Obama’s drive for a new electorate conjures up Bertolt Brecht’s satirical poem, “The Solution,” about the 1953 uprising against the Soviet-installed government in East Germany. In the final stanza, Brecht jokingly asks, instead of the government trying to win back the confidence of the people, “Would it not be easier/In that case for the government/To dissolve the people/And elect another”?

Such a strategy of building political support by transforming a nation through stealth immigration is not unprecedented. Britain’s left-wing Labor Party tried to do the exact same thing in the late nineties. Is Obama taking a page out from their playbook?

Last year and in 2009, during Obama’s tenure, revelations from the UK were made known to London’s Daily Mail that high-up functionaries in the Labor Party had been plotting for years to replace its traditional voter base by pushing through a policy of open-borders mass immigration. Working and lower-middle class voters had been drifting conservative ever since Thatcher came to power and Labor needed new willing constituents fast. As was revealed last year, Labor sent out “search parties” for immigrants to remake and consolidate their voter base.

When Tony Blair in 1997 was finally able to bring Labor back to power after a near 20-year hiatus, his team’s first act was to change the nation’s immigration policy from limited to wide-open in an attempt to build up “New Labor.” According to theDaily Mail, Labor’s conscious policy to “change the face of Britain irrevocably” was “smuggled in under the radar purely for long-term electoral and short-term economic advantage.” Further, “Labor knew people were opposed to their undeclared, undemocratic policy of transforming Britain to a different country – but carried on regardless.” Does this sound familiar?
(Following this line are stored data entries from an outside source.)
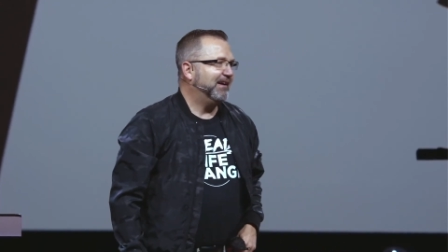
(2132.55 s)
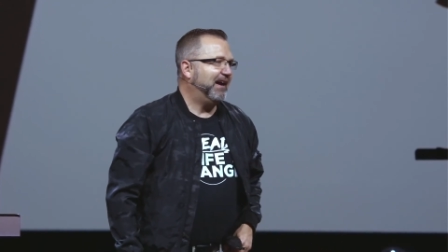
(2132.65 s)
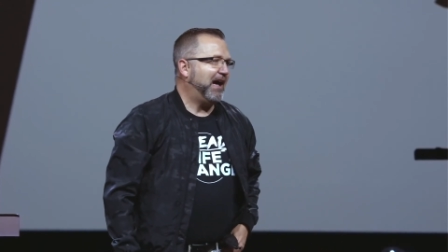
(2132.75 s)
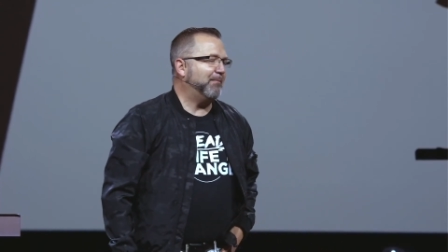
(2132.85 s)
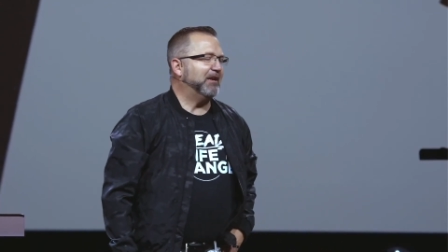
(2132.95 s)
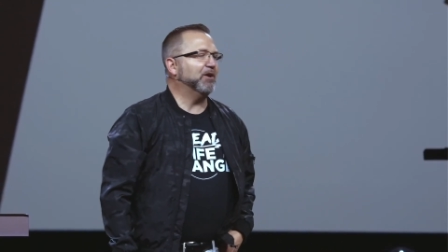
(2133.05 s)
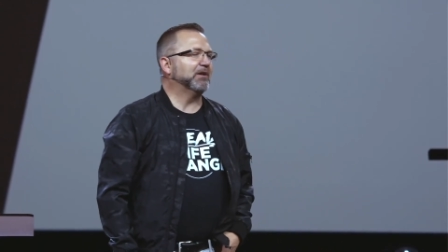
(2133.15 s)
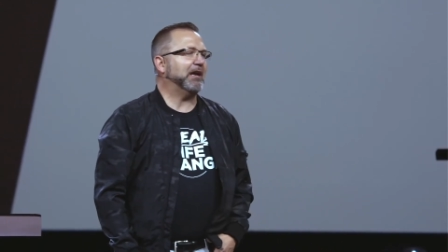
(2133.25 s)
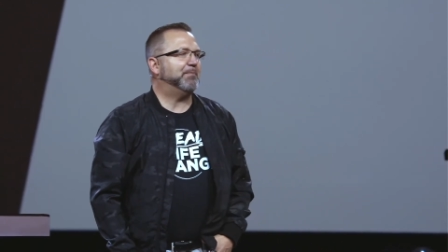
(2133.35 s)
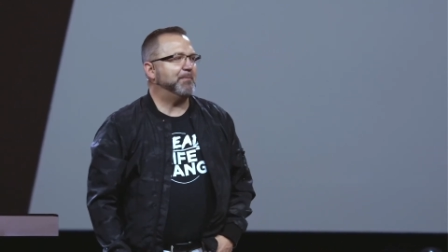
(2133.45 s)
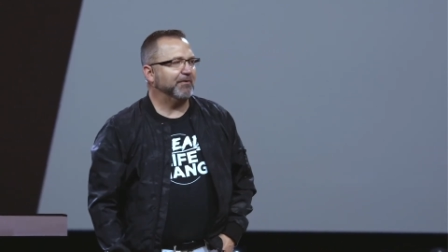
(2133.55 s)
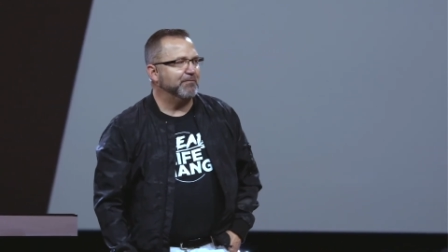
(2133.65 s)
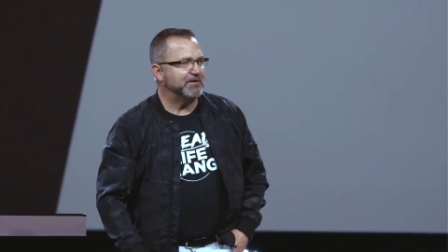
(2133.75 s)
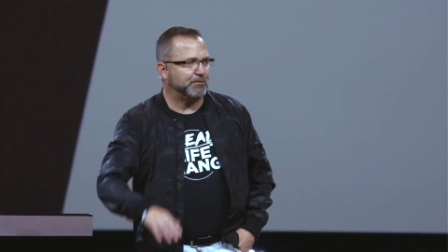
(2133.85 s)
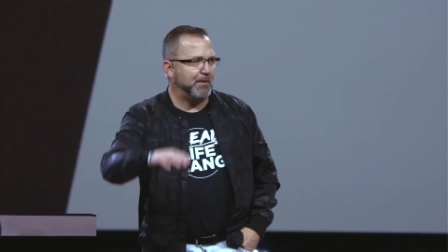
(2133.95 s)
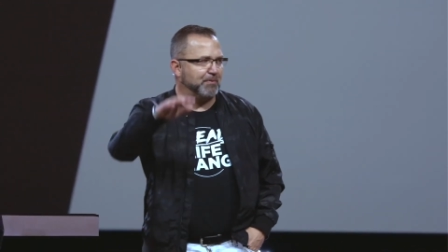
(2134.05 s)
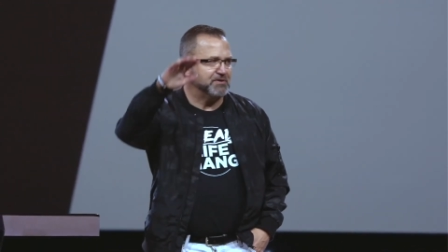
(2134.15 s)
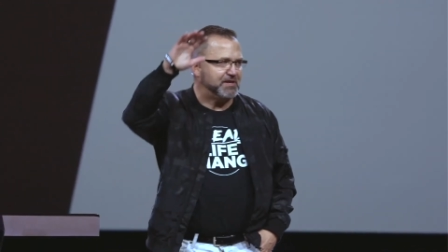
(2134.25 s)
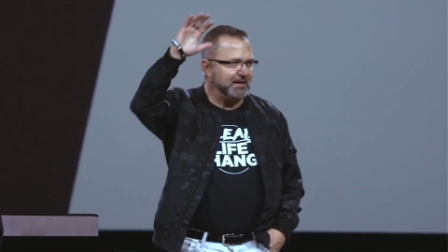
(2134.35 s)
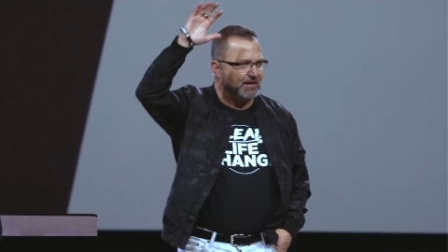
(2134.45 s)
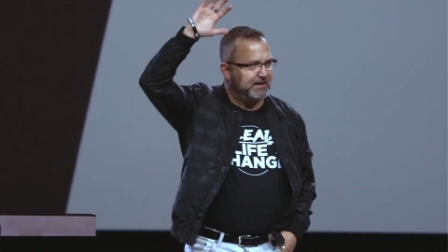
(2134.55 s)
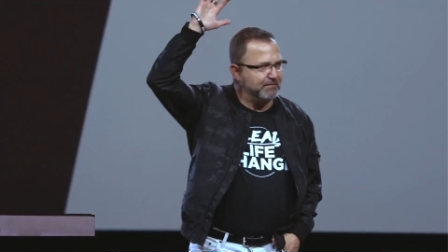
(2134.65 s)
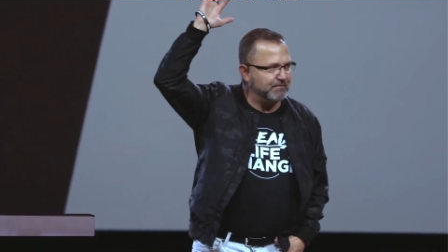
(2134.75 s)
How many know a lot of people misrepresented him?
As a consequence of their immigration push, during Labor’s 1997 to 2010-stretch in office, annual intake of (mostly poor) immigrants quadrupled. Seeing Labor’s example and knowing the Hispanic voting profile, Democratic strategists from this side of pond likely made the same calculation.
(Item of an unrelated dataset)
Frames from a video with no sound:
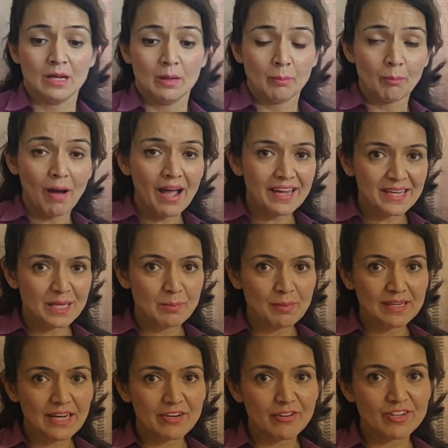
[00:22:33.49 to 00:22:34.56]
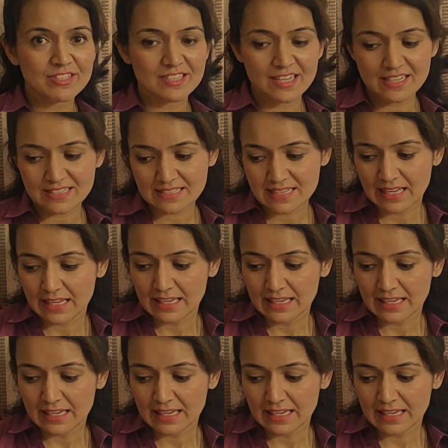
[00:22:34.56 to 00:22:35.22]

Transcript: My email address is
In the UK, with its hyper-centralized government and weaker system of checks and balances, national policy can be pushed through much more quickly and stealthily. In this case, it had to be. In the words of the Daily Mail, the Labor Party was about to make the wages of their traditional voters “undercut by cheap foreign laborers,” and “without so much as a peep” from trade unions, due to years of losses to Thatcher. Remember that in an effort to rebuild their declining member base, our big unions also colluded with Obama on his 2012 DACA amnesty.

But in America, where we have a system specifically designed to check unilateral directives, subverting the spirit of democracy is a tad trickier. In order to hijack immigration policy and use it for political ends, only a monumentally brash and cynical elite could employ similar stealth tactics. Enter Obama and his wholesale invention of ‘Executive Action on New Arrivals.’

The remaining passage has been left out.